[Records from a data source]
______________________________

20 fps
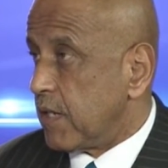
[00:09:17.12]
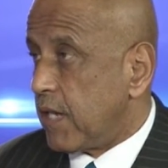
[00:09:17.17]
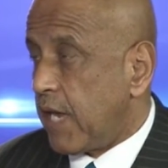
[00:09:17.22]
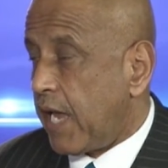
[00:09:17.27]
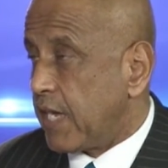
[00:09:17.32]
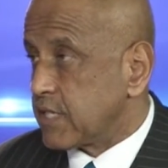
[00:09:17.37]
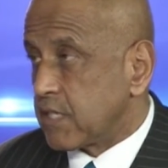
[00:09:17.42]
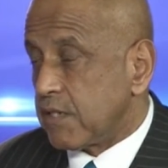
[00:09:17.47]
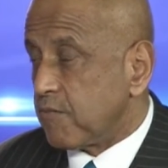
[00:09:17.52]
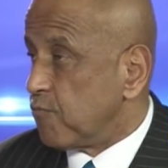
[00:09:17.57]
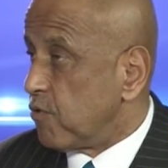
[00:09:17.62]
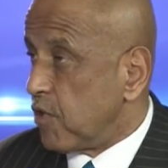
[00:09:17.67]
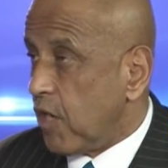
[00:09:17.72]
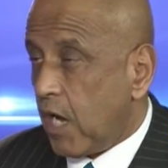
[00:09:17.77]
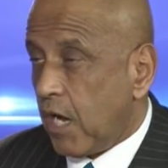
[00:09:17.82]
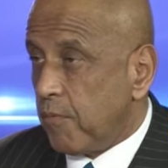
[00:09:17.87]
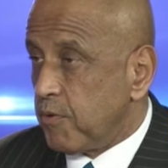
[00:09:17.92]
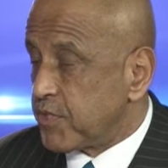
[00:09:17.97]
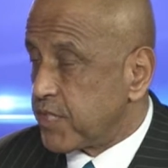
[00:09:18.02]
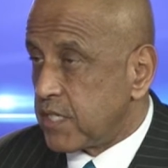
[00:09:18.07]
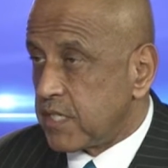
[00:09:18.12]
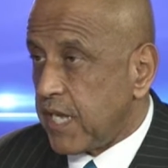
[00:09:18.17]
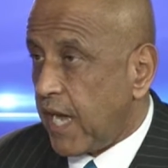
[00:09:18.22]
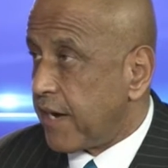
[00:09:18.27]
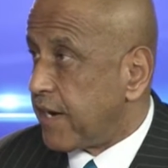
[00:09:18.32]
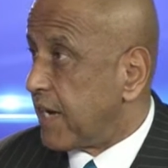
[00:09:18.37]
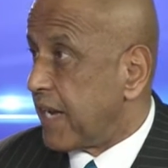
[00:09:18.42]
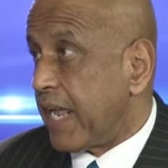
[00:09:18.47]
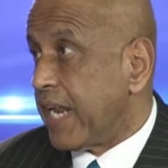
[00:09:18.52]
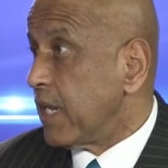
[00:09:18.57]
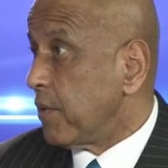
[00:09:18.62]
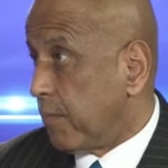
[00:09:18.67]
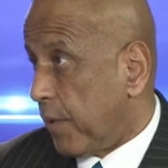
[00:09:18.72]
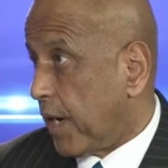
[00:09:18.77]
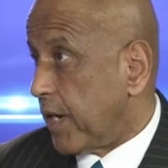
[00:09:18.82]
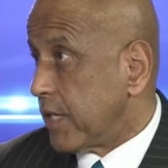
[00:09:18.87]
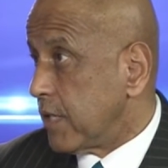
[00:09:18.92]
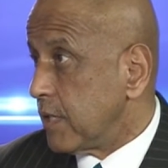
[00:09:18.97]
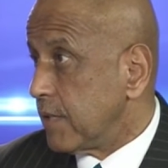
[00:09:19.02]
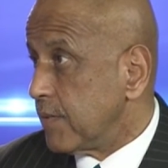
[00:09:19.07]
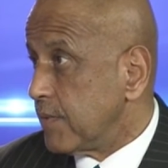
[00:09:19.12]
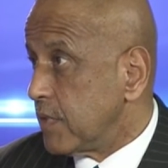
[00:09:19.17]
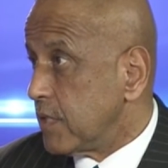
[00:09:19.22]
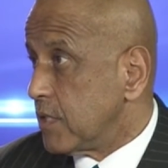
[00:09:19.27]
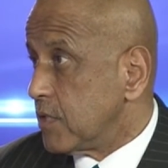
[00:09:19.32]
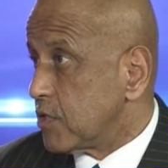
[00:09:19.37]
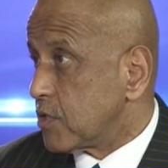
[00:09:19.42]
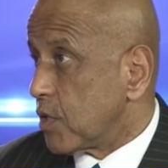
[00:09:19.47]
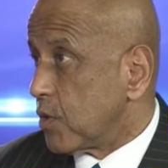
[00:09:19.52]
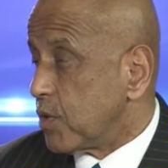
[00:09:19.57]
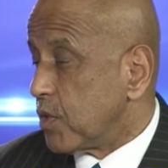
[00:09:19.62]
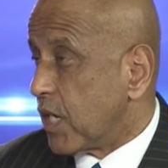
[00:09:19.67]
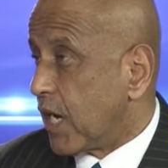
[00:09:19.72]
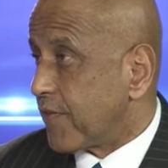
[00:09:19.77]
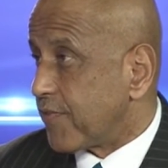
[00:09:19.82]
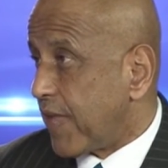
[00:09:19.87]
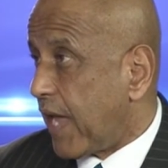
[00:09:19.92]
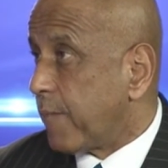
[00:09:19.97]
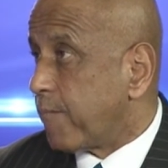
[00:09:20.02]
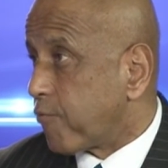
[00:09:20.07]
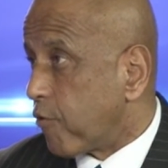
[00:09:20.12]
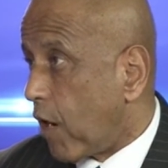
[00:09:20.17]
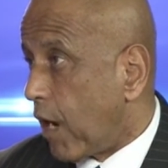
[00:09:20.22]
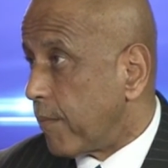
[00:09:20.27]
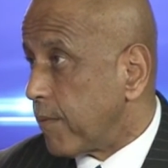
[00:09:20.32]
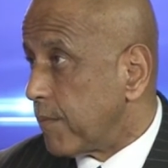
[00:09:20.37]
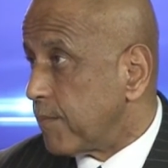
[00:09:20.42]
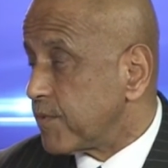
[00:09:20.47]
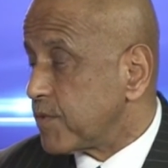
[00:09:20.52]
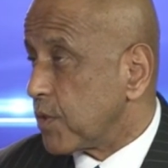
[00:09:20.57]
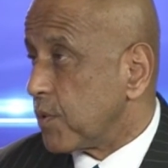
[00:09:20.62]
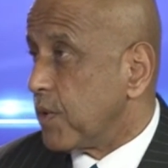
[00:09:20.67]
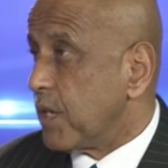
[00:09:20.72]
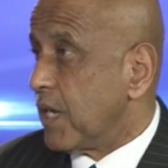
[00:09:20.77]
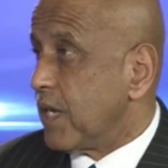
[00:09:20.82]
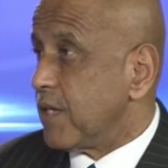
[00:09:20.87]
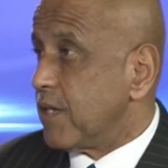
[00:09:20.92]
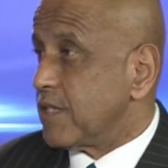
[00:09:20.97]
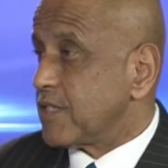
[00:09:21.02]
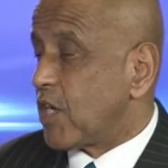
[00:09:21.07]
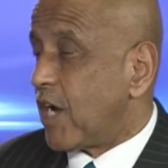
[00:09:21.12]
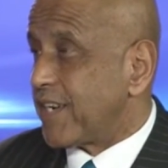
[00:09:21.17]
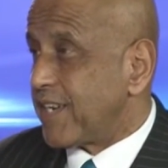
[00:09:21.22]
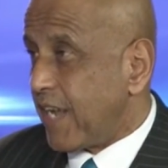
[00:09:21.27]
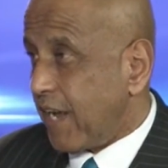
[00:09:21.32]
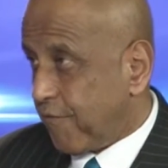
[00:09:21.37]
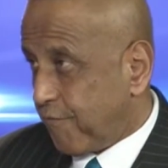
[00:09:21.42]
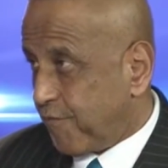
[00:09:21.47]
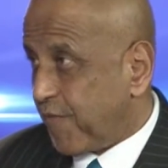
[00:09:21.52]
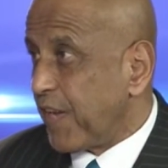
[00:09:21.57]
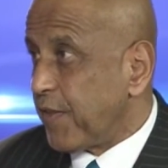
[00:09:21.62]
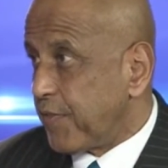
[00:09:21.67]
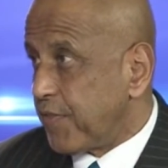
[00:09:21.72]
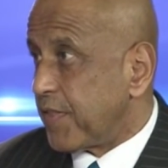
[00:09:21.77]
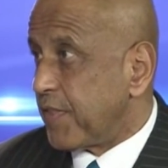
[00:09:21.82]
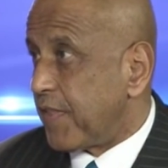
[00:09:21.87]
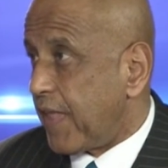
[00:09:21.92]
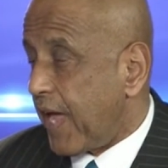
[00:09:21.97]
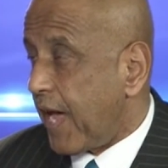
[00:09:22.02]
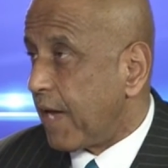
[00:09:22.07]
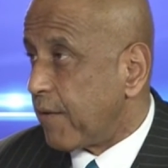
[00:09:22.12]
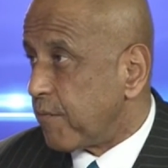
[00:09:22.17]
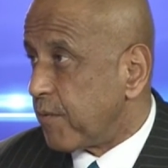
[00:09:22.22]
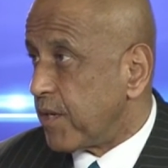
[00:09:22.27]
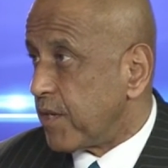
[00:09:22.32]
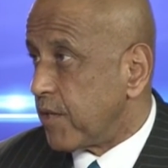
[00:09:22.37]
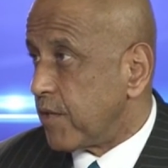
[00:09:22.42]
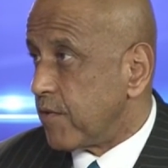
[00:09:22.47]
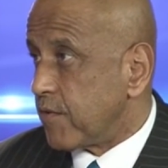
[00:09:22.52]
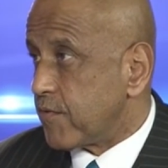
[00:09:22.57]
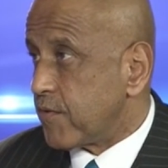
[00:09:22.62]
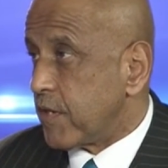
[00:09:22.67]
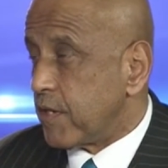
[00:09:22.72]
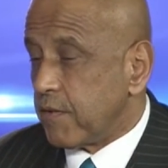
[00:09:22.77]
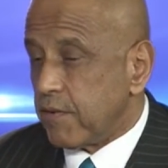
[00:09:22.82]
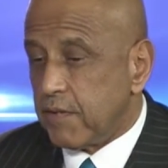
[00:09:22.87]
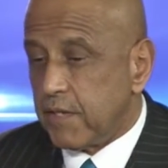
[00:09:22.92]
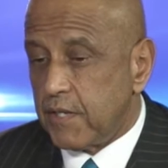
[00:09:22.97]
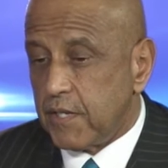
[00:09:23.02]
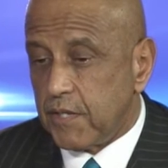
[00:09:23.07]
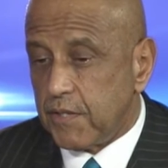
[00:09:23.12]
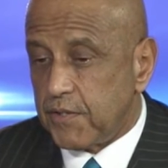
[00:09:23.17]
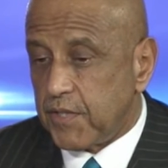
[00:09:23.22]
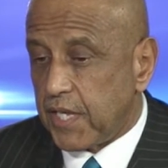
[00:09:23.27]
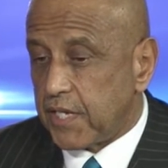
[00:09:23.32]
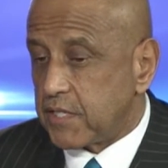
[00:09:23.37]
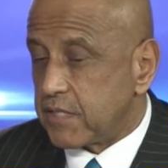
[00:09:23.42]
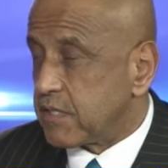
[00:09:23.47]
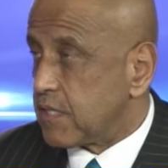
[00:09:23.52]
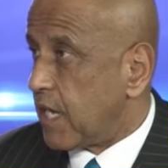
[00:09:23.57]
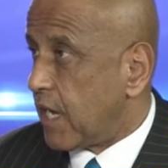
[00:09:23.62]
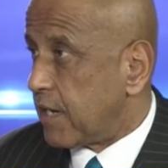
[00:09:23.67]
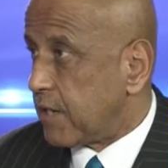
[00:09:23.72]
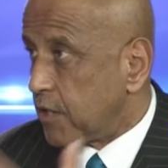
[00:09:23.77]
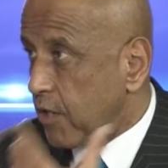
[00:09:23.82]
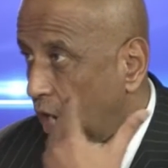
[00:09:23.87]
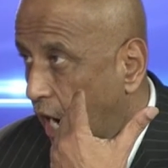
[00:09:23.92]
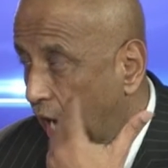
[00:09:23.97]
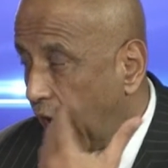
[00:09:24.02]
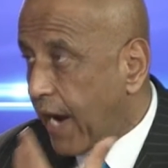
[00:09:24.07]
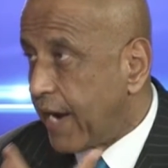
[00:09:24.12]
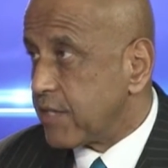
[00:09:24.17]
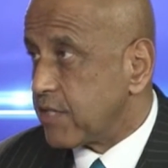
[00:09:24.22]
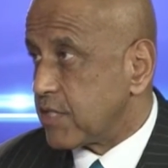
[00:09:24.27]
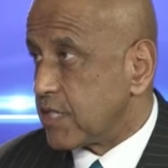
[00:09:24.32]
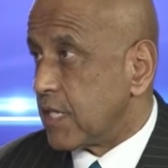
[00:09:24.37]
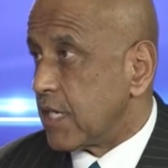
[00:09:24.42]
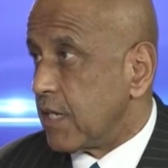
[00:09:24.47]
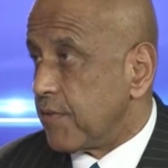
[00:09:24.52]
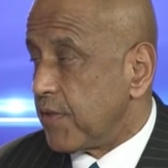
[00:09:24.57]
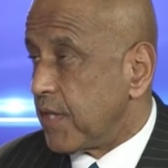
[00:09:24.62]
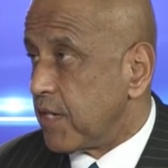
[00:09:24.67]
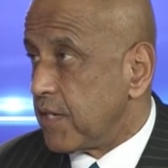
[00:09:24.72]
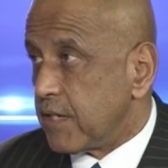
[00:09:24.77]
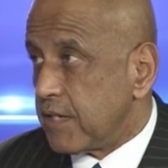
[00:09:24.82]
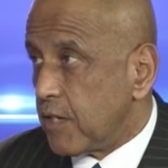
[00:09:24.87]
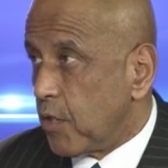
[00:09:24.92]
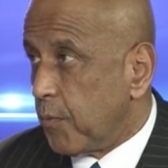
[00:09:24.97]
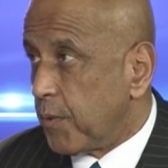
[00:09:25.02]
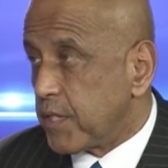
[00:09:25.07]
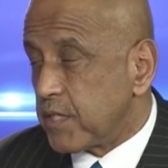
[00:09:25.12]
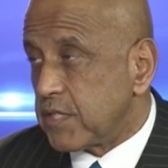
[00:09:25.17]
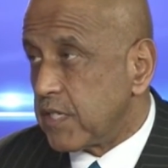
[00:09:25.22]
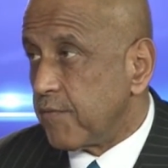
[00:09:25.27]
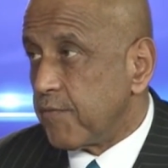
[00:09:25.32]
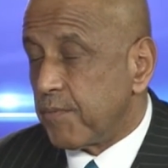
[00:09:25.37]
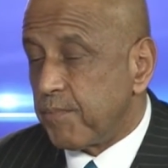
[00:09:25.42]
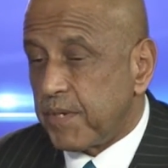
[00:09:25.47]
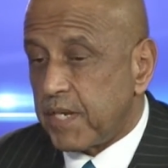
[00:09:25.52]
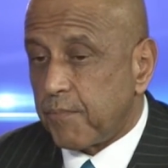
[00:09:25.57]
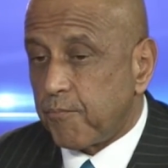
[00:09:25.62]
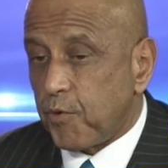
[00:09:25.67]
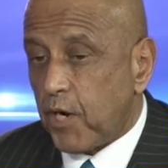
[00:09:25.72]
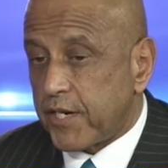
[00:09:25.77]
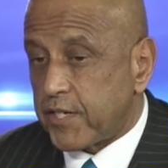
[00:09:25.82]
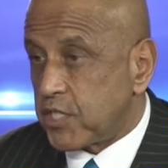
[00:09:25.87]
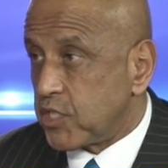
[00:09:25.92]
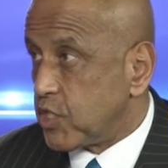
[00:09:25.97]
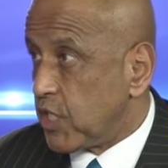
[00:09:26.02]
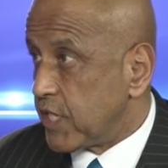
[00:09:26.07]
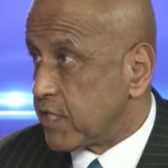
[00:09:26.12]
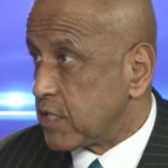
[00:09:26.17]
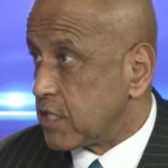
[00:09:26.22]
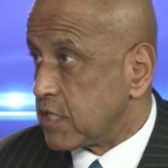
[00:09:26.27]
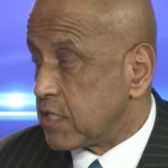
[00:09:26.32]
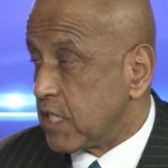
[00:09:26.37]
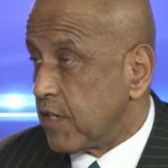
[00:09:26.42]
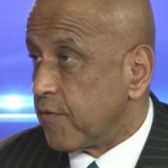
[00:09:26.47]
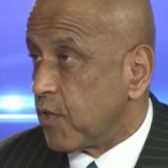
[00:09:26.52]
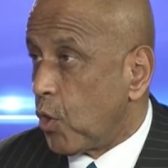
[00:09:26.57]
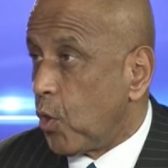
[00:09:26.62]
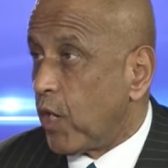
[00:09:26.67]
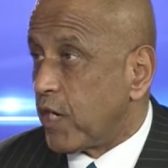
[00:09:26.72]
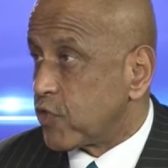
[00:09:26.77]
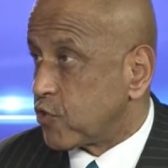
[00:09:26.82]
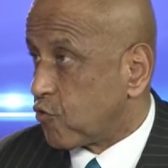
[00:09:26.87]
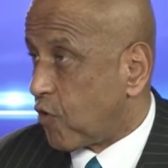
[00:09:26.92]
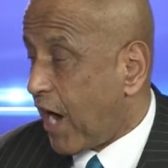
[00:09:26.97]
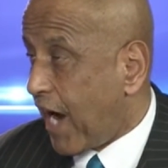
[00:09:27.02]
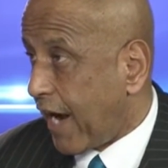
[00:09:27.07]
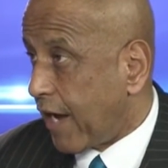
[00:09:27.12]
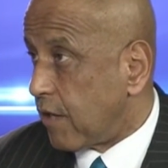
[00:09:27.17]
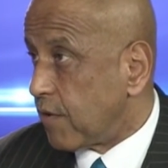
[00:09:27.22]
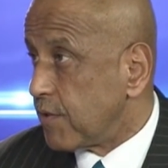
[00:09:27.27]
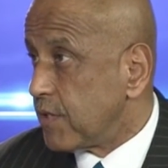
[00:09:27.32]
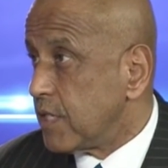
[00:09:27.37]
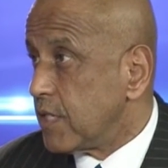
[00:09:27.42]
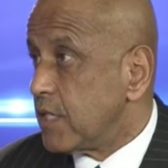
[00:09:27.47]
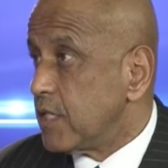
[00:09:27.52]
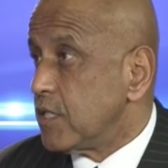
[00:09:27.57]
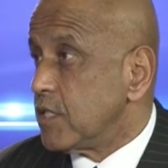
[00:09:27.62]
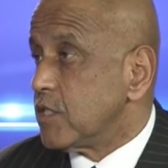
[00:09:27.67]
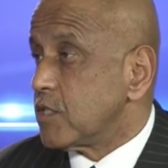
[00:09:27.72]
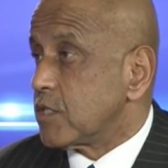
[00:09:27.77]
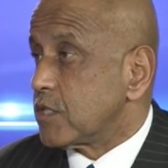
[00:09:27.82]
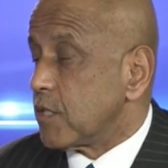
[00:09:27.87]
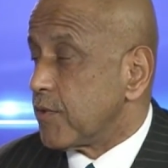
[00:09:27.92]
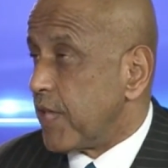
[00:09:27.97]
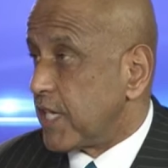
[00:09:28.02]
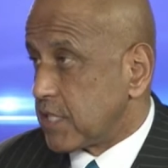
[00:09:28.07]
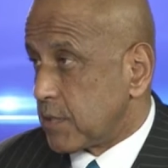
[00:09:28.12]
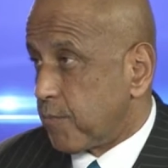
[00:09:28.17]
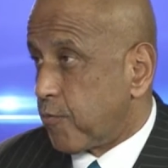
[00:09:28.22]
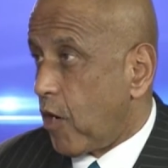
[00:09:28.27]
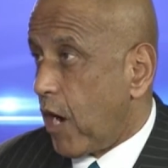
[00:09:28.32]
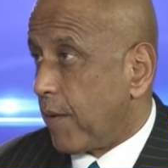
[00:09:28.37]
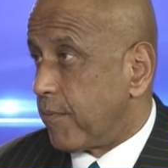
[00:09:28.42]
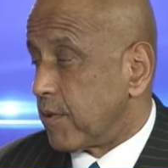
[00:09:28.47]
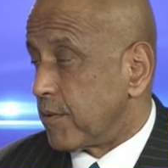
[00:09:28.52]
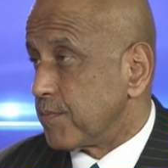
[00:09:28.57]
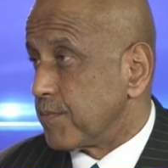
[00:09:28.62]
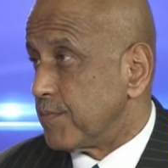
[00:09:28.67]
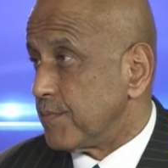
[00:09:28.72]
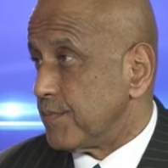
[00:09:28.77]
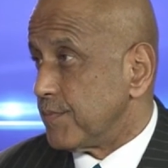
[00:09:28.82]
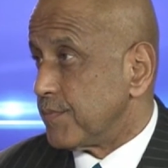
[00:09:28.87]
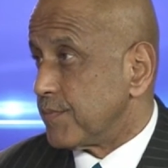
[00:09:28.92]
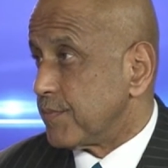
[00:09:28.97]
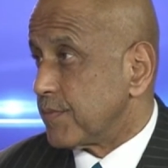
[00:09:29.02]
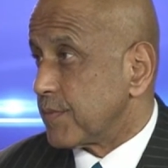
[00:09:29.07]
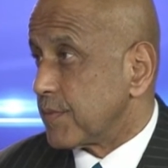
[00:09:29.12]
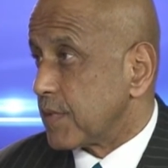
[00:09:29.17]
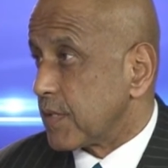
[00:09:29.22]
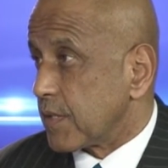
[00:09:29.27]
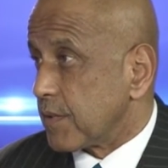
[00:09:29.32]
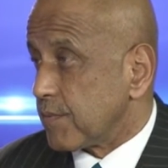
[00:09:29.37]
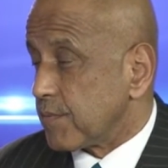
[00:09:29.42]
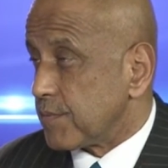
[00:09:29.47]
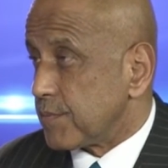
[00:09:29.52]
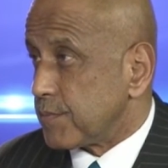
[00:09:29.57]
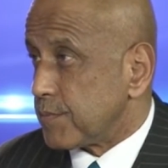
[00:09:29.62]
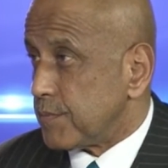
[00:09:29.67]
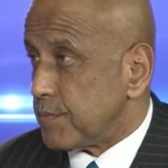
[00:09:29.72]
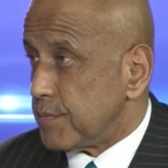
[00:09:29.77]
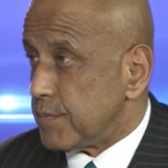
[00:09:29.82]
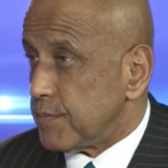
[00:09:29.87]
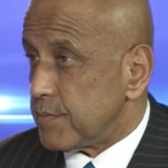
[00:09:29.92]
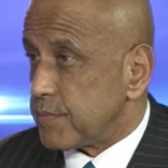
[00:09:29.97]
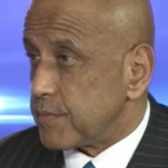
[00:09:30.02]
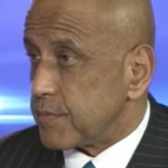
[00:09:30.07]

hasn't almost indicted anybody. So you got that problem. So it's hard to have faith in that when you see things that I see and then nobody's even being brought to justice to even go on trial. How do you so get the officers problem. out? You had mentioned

______________________________

Set down word for word the lines from the first entry through the line with "[00:09:18.37]", both included, omitting pictures.

Response to the task:
20 fps
[00:09:17.12]
[00:09:17.17]
[00:09:17.22]
[00:09:17.27]
[00:09:17.32]
[00:09:17.37]
[00:09:17.42]
[00:09:17.47]
[00:09:17.52]
[00:09:17.57]
[00:09:17.62]
[00:09:17.67]
[00:09:17.72]
[00:09:17.77]
[00:09:17.82]
[00:09:17.87]
[00:09:17.92]
[00:09:17.97]
[00:09:18.02]
[00:09:18.07]
[00:09:18.12]
[00:09:18.17]
[00:09:18.22]
[00:09:18.27]
[00:09:18.32]
[00:09:18.37]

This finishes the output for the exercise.